Sep 19, 2023 - Technology

Google's Bard launches fact-check features as AI race continues

Illustration: Shoshana Gordon/Axios

Users can now ask Google's Bard chatbot to double-check its answers and can connect it to their Google apps and services, in the first update to the product since July.

Why it matters: Google is racing to integrate AI into its main products, hoping to extend their dominance, after being caught out earlier this year when Microsoft integrated ChatGPT into its Bing search engine and added an AI "copilot" to Microsoft 365.

What's happening: New and existing English-language Bard users will be prompted to decide if they want to add Bard Extensions when they use the chatbot.

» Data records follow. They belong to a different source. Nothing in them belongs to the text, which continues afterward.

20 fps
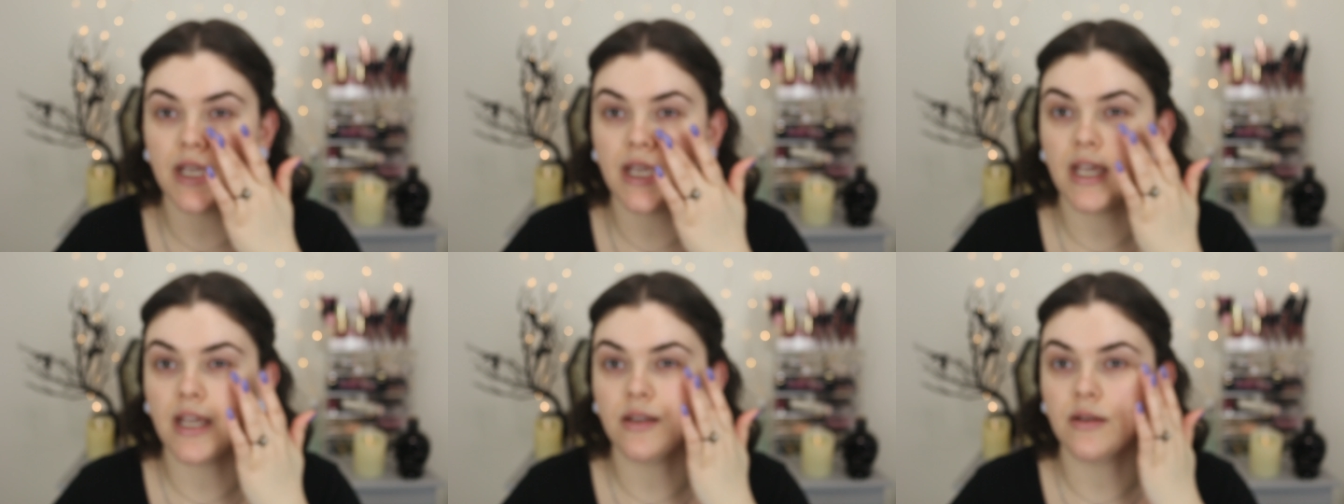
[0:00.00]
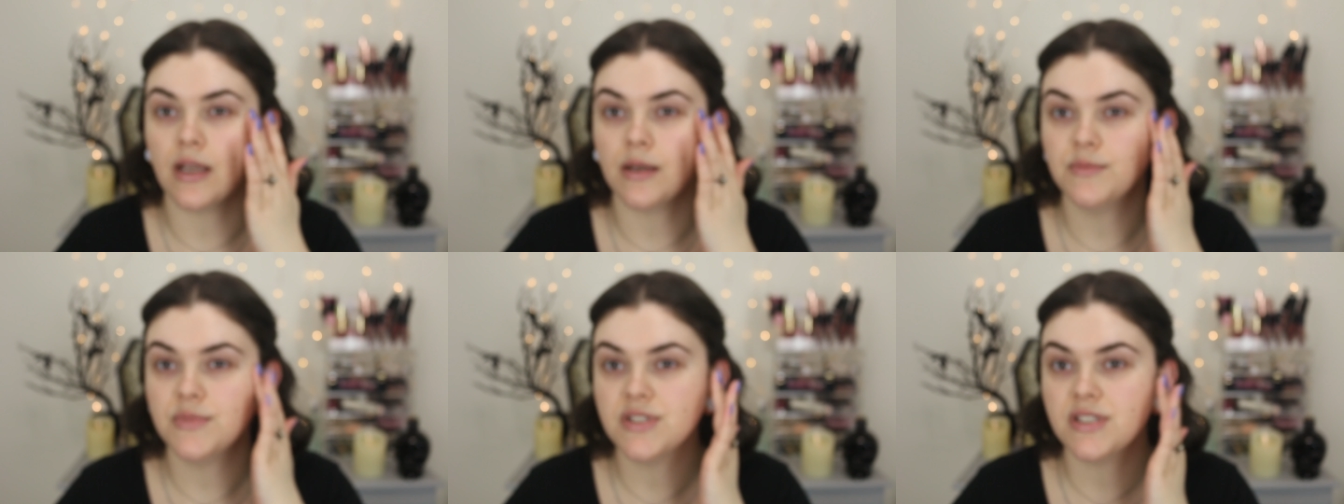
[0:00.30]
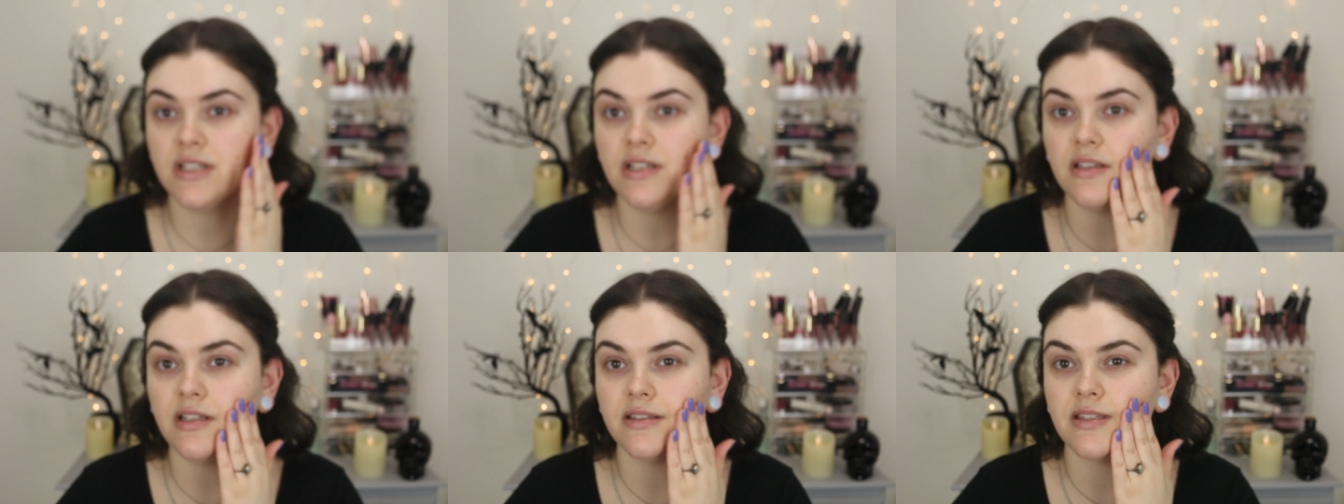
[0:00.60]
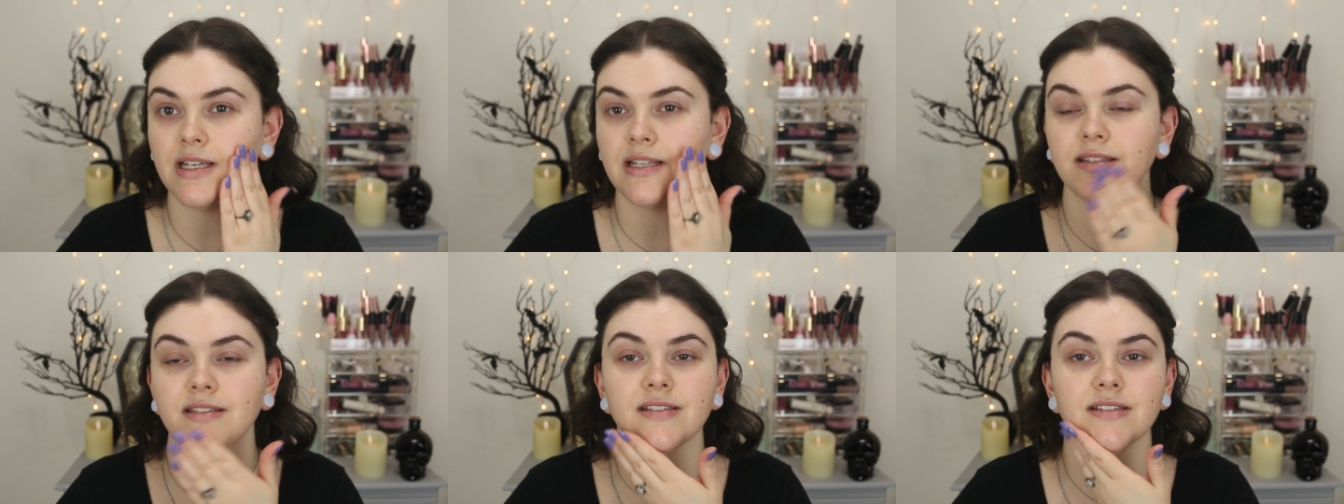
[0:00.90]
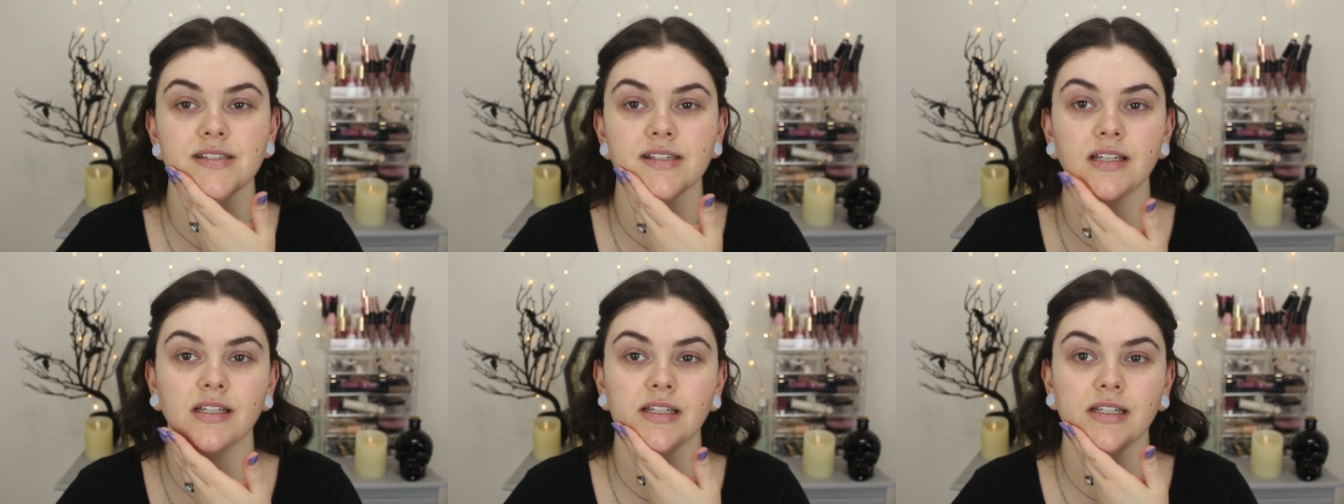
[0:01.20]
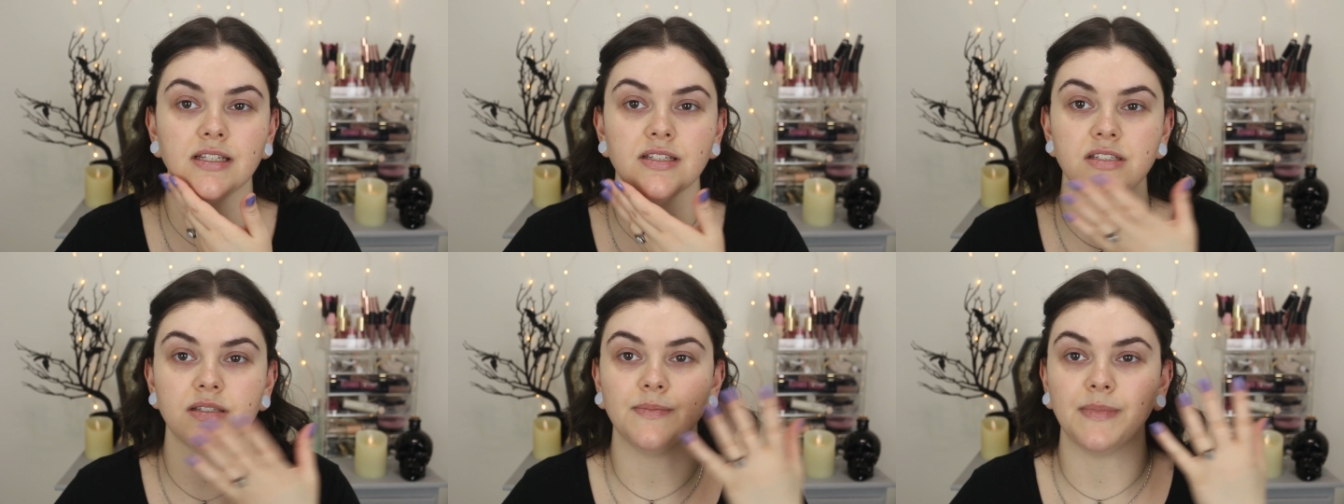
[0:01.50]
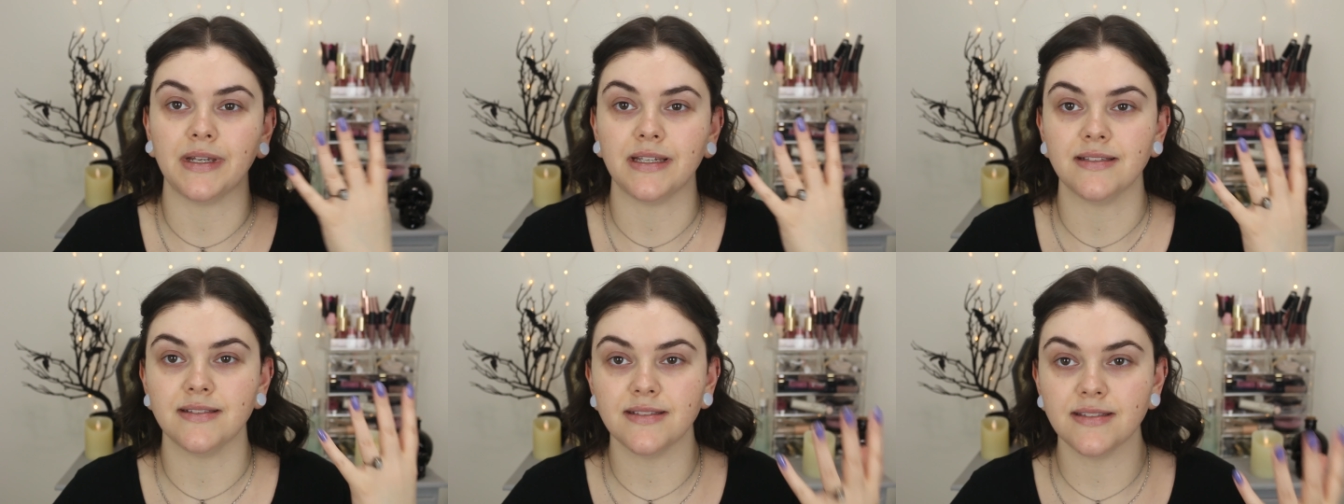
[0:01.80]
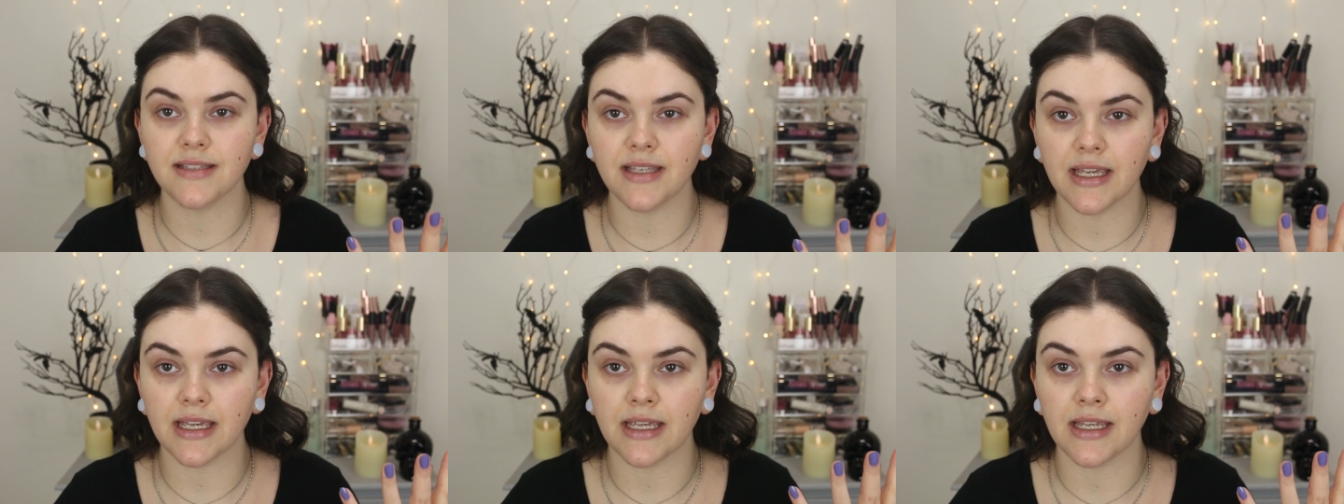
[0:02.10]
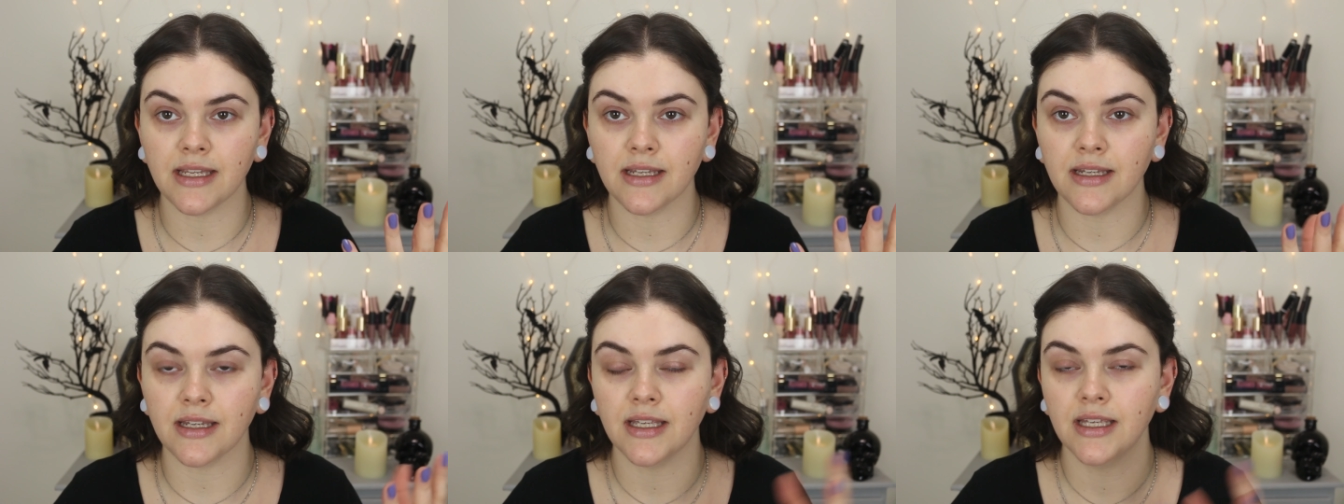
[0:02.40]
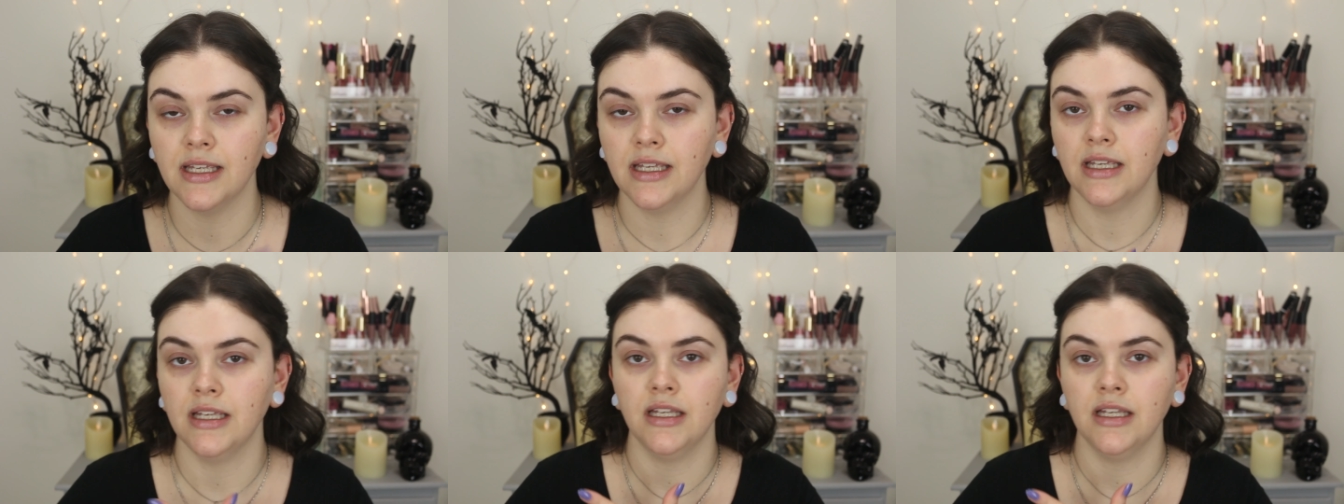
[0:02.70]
and I'm just going to let that sit into my skin,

  • The opt-in Extensions plug-in connects Bard to Google products such as Gmail, Docs, Drive, Maps, YouTube, and Google Flights. The service could, for example, summarize unread emails or construct a draft trip itinerary combining material from your Gmail, Docs and Google Flights.
  • If a user clicks on a "Google it" feature button (the "G" icon) next to a Bard answer, Bard will check line by line "if there is content across the web to substantiate" its response, the company said in a statement, and provide that breakdown with applicable links.
  • Existing English language features — including image uploading and inclusion of search images in Bard responses — are expanding to more than 40 supported languages.

The intrigue: Google promised in a blog post that "your content from Gmail, Docs and Drive is not seen by human reviewers, used by Bard to show you ads or used to train the Bard model."

  • Tech companies have been accused of a data land grab as they grapple with how to train new and improved AI products.

What they're saying: While walking Axios through Extensions, Jack Krawczyk, Google's product lead for Bard, said he found the new features most useful in helping him to parse back-to-school correspondence for his child and prompting him to "bring his curiosity to life" by searching in better ways.

  • Two types of user feedback drove today's product updates.
  • "The average person around the country says, '[AI] is super cool, but I still haven't figured out how to make it useful in my life,'" Krawczyk said.
  • Many told Google they were concerned about chatbot "hallucinations" (making things up).